Task objective »
Could you write out the listing below exactly as it stands, leaving out the pictures?

Given entries »
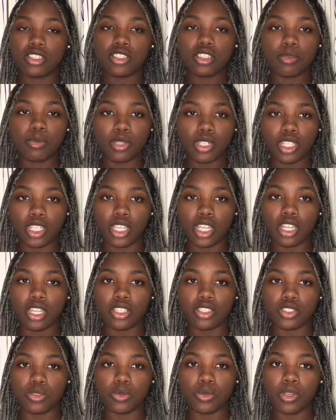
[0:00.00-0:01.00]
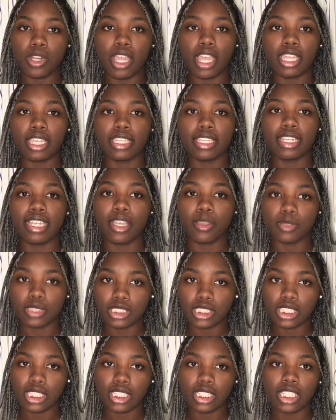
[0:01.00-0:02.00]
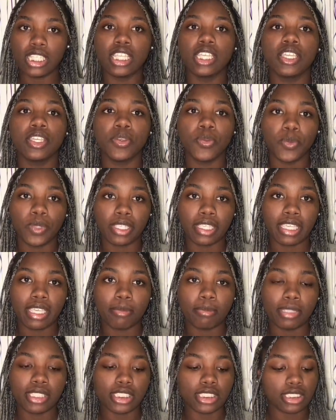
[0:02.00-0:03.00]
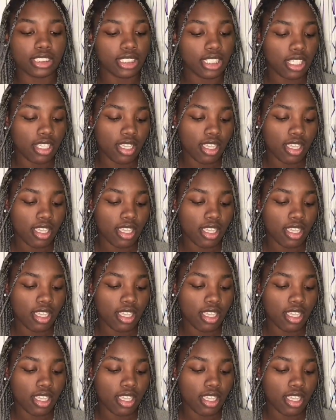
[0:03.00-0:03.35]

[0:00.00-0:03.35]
community college, you will not get housing on campus.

Result for this task »
[0:00.00-0:01.00]
[0:01.00-0:02.00]
[0:02.00-0:03.00]
[0:03.00-0:03.35]

[0:00.00-0:03.35]
community college, you will not get housing on campus.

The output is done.